Antoine Sire, vous pensez à qui?
AS : A Katharine Hepburn, à Bette Davis, à Olivia de Havilland, à Rosalind Russell… Bette Davis défie la Warner à plusieurs reprises. Elle perd un procès contre le studio mais sera la première à comprendre le pouvoir qu’elle peut tirer des rôles de méchantes, ceux où elle n’est pas jolie.
Tout en étant capable de donner l’illusion de sa beauté et de nombreuses idées de mise en scène ailleurs. Dans Victoire sur la nuit d’Edmund Goulding, par exemple.
Et Katharine Hepburn?
AS : Elle va créer un type de femme que le machisme hollywoodien n’avait pas envisagé : celle qui peut dominer les hommes par son intelligence et sa volonté sans être ni une mégère, ni une matrone. Elle réussit à imposer un style de beauté androgyne tout faisant un usage très féminin de ses appâts. Et tourne La femme de l’année de George Stevens ou Madame porte la culotte de George Cukor qui bousculent la représentation de la femme dans la société américaine de l’époque.
Elle va jusqu’à jouer une femme amoureuse entre deux âges dans Vacances à Venise de David Lean ou remporter un Oscar avec Devine, qui vient dîner ? un plaidoyer antiraciste de Stanley Karmer.
Y en a-t-il une que vous préférez?
AS : Oui, Barbara Stanwyck. Elle est moins connue car elle prend possession des films plus délicatement, avec une présence et une dignité incroyables. Dans les années 1930, elle brille en jouant les femmes fortes, dures, transgressives, amoureuses, puis se fait une place dans les screwball comedies des années 1940.
Elle devient ensuite une héroïne mythique des films noirs comme Assurance sur la mort de Billy Wilder et une cascadeuse hors pair des westerns des 1950’s. Pour moi, elle est l’actrice la plus complète et celle qui échappera le plus aux studios, tout en étant la femme la mieux payée des Etats-Unis.
Votre livre ne traite-t-il que des actrices?
AS : Non, mais durant cet âge d’or, seules deux femmes ont été réalisatrices : Dorothy Arzner et Ida Lupino. Et un quart des scénaristes. Mais, j’incite aussi certaines actrices un peu oubliées en France aujourd’hui qui se sont battues pour leur art.

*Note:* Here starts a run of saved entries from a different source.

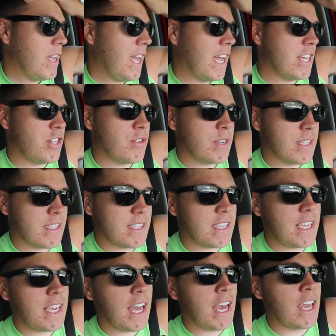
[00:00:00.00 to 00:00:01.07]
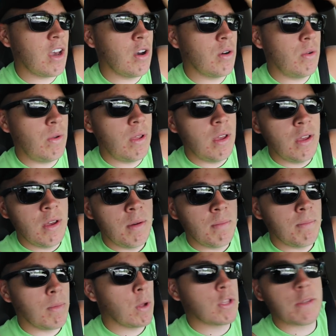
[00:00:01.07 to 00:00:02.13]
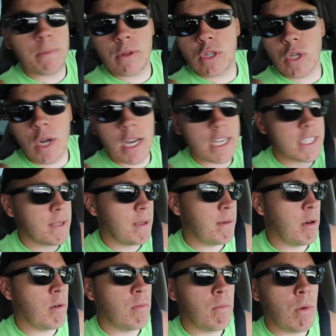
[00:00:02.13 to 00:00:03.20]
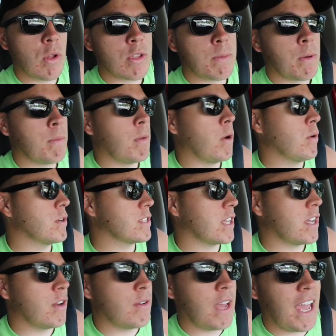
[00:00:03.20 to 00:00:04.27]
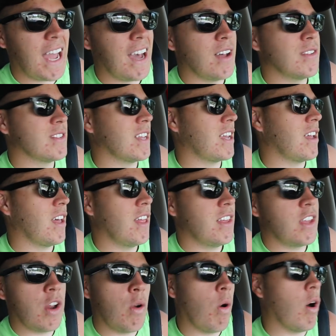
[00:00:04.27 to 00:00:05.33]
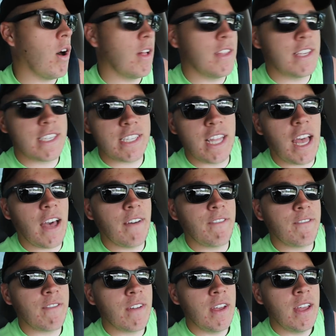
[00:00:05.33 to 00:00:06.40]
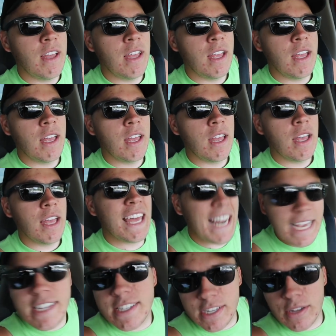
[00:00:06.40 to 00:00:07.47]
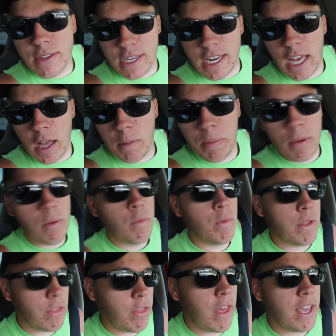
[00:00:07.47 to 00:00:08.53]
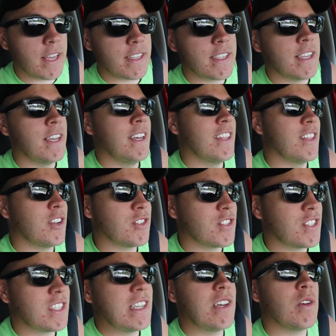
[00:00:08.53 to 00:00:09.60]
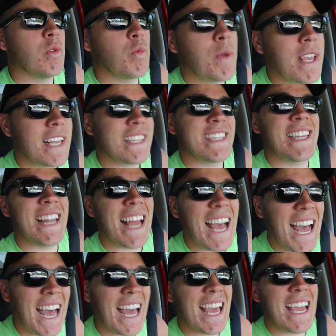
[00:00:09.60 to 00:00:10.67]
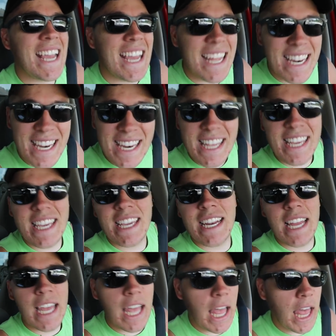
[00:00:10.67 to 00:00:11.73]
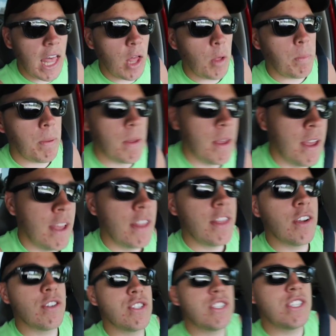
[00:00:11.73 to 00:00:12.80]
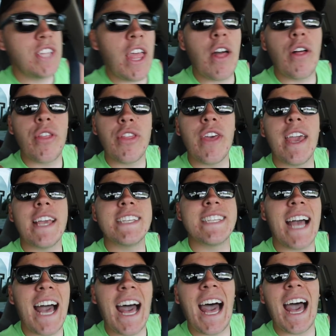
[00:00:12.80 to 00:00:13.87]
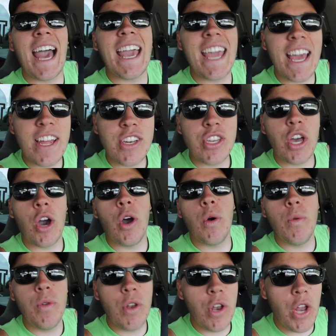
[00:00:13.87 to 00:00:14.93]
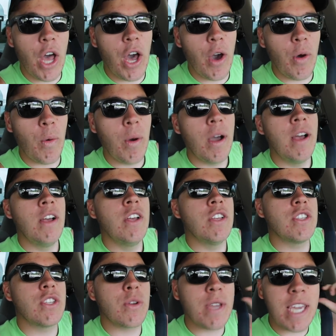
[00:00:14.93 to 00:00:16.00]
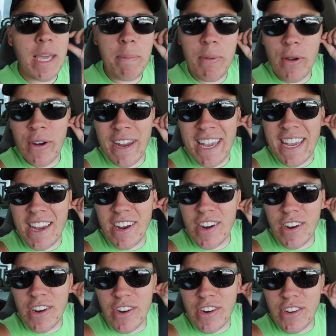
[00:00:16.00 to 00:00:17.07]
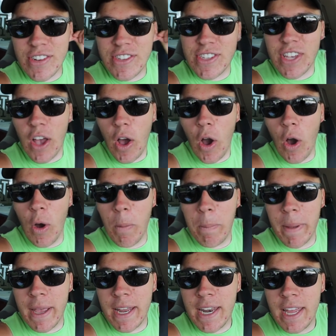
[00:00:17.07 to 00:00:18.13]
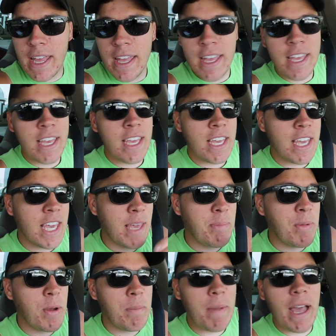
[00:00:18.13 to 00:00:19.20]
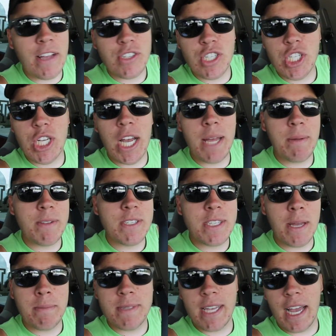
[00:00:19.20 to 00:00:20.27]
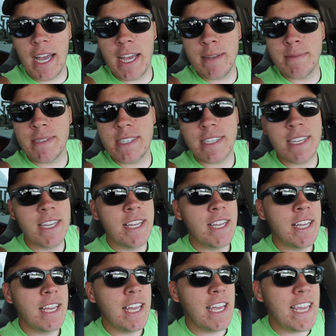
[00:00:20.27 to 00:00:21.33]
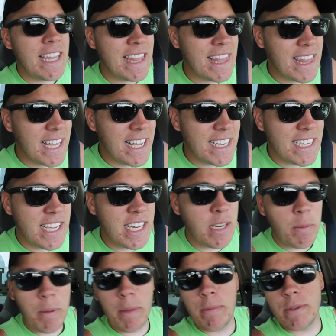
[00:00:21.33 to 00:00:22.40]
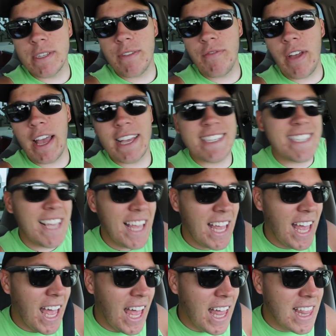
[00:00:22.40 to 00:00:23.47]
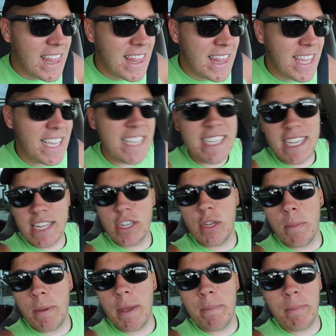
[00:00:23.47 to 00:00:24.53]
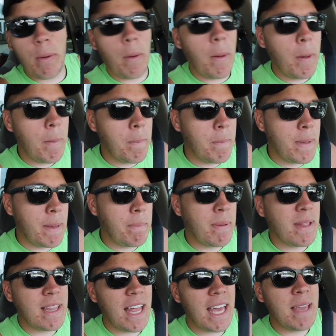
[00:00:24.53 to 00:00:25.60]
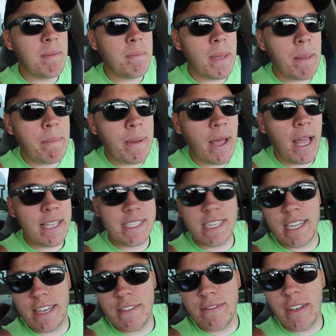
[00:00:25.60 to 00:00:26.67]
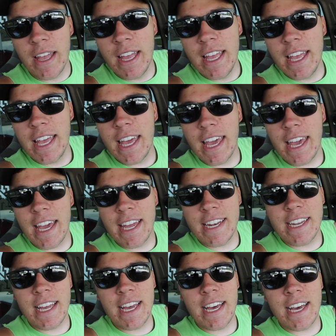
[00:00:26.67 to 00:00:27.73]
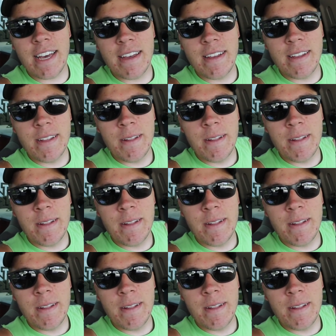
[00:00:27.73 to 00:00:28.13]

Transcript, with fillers: as you can see, I own multiple trucks, I own multiple mowers, I own a house, I you know, all this stuff and I still need help with things. There's still weeks that I need help. There's still things I don't know. So keep your ears open, keep your mouth shut sometimes and listen to people's advice listen to people, be polite, be positive, and uh,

C’est le cas de Linda Darnell (Chaînes conjugales) ou de Rita Hayworth (Gilda) qui ont bataillé fort pour imposer leurs qualités d’actrices sans y parvenir, de Margaret Sullivan (The shop around the corner), de Rosalind Russell (La dame du vendredi), l’archétype de l’ambitieuse bien habillée, de Myrna Loy qui revendique l’égalité avec son partenaire (The Thin man).
En quoi cet âge d’or est-il émancipateur pour les femmes?
AS : A cette époque, les studios ne communiquaient que sur le glamour, c’est donc ce qui appartient à l’inconscient populaire. Mais on voit bien avec tous ces exemples que si les actrices incarnent effectivement ce glamour, c’est ce qui émane le moins d’elles.
Quelles actrices actuelles pourraient-elles les rejoindre sur ce point là?
AS : J’en vois deux : Gong Li et Catherine Deneuve. Elles ont beau être magiques, inaccessibles, elles sont capables d’interpréter tous les types de femmes de leur époque.
Hollywood, la cité des femmes – Histoire des actrices de l’âge d’or d’Hollywood 1930-1955 d’Antoine Sire est un ouvrage érudit et complet qui compte près de 1300 pages et revient sur 1200 films. Véritable somme écrite sur papier bible, il comporte des visuels, une bibliographie et un index impressionnants, ainsi que des encadrés sur des points précis. Il aurait toutefois mérité un format plus grand, une maquette plus aérée et plus soignée afin de faciliter sa lecture. Il est édité aux éditions Institut Lumière-Actes Sud.